在下表中,我给出了所有可能情况下的结果. r
,0、1和2下的值是第一次迭代中的可能值(i
= 2).右边的r
是第二次迭代中的可能值.
In the following table I have given the result in all possible cases. The values under r
, 0, 1 and 2, are the possible values in the first iteration (i
= 2). To the right or r
are the possible values in the second iteration.
r 0 1 2 3
0 [b, 2] [a, b] [a, 2] [a, 2]
1 [b, a] [1, b] [1, a] [1, a]
2 [b, 2] [1, b] [1, 2] [1, 2]
因此在表中您可以看到,如果两次r
均为0,则您的方法将返回[b, 2]
,依此类推.
So in the table you can read that if r
is 0 both times, your method will return [b, 2]
, etc.
表中的12个单元格中每个单元具有相等的概率,即1/12.让我们检查一下:[1,2],[1,a],[1,b],[a,2]和[b,2]分别存在两次. [a,b]和[b,a]各自出现一次,但是它们是同一集合,因此该集合也出现两次.这涵盖了所有可能的子集,因此它们的可能性也相同.

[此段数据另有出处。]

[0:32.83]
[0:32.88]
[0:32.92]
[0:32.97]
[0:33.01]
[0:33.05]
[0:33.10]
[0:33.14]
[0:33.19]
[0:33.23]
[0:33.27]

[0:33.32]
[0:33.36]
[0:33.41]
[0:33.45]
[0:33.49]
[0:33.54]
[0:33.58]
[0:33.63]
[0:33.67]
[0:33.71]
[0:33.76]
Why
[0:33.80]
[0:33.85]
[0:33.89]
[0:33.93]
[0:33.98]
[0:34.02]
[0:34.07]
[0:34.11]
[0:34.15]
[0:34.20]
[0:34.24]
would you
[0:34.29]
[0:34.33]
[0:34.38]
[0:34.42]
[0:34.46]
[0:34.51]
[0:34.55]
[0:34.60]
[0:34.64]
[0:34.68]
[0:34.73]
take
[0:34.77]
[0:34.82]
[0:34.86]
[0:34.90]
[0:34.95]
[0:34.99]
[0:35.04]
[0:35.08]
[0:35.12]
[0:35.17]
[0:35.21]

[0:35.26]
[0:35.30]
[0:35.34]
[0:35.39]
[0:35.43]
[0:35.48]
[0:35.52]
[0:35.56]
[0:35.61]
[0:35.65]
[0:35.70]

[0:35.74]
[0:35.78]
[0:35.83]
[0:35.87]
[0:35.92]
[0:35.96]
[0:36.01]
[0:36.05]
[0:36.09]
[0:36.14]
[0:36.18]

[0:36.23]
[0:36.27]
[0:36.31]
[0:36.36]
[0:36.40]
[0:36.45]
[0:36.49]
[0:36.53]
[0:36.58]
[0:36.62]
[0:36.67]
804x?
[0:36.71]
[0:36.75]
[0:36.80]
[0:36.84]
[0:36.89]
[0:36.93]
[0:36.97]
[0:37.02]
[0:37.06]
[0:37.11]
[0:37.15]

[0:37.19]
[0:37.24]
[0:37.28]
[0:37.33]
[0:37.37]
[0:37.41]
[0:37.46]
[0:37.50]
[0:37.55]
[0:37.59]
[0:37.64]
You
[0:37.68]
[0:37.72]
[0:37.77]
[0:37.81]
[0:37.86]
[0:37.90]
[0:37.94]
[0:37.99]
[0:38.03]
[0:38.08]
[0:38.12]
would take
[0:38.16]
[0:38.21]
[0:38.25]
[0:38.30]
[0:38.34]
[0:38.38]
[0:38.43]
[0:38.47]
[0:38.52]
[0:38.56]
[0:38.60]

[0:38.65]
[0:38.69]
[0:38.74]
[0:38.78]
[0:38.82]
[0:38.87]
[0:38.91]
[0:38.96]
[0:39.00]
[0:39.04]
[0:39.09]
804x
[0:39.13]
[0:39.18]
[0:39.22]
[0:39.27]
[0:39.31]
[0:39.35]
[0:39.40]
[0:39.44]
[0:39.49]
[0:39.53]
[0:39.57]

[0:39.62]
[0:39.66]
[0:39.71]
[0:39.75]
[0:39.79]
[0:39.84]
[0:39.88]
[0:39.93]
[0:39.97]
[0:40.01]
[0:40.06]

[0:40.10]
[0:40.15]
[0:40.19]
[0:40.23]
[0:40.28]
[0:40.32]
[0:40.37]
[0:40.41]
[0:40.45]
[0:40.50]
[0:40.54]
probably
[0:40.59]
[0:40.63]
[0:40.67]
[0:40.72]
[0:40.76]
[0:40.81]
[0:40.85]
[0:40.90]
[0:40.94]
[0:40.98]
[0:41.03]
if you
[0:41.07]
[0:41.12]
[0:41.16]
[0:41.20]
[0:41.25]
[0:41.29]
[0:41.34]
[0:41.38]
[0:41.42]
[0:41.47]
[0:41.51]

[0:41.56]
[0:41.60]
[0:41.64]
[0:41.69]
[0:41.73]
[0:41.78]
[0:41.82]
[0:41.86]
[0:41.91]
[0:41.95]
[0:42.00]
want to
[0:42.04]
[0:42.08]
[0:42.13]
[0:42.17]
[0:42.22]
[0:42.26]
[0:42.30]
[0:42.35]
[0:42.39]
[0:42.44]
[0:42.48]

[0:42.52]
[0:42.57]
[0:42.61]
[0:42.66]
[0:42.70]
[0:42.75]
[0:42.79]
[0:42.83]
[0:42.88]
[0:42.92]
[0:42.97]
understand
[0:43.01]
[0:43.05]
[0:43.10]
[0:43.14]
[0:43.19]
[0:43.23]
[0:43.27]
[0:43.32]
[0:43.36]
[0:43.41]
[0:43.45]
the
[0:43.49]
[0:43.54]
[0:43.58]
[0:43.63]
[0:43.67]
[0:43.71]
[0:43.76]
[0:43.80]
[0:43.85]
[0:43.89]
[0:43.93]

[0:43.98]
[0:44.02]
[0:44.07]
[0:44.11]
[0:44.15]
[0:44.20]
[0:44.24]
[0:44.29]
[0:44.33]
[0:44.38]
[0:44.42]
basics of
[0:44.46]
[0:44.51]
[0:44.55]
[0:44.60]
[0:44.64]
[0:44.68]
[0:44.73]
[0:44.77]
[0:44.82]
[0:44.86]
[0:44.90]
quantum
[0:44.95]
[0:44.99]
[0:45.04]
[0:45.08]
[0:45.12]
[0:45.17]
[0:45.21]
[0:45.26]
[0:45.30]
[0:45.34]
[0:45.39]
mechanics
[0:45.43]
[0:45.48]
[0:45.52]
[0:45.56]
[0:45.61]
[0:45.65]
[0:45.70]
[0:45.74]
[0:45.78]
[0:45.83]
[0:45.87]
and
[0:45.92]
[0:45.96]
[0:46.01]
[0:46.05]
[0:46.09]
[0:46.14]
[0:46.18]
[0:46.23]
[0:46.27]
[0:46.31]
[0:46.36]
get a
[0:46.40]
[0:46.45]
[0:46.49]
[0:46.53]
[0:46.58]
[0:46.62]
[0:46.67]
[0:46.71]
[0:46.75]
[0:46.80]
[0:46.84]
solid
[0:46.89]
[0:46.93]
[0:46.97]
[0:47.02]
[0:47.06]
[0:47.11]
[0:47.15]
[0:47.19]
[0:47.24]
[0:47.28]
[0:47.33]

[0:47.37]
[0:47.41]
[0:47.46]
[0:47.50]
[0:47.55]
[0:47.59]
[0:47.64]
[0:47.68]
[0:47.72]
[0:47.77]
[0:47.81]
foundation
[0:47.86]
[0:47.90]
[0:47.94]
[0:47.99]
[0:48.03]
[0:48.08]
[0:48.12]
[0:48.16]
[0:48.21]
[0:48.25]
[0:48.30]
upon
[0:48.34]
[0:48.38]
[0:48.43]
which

Each of the 12 cells in the table has equal probability, that is 1/12. Let’s inspect: [1, 2], [1, a], [1, b], [a, 2] and [b, 2] are there twice each. [a, b] and [b, a] come once each, but these are the same set, so that set comes twice too. This covers all possible subsets, so they are equally likely.
这篇关于从大小为N的数组生成一组M个元素的文章就介绍到这了,希望我们推荐的答案对大家有所帮助,也希望大家多多支持IT屋!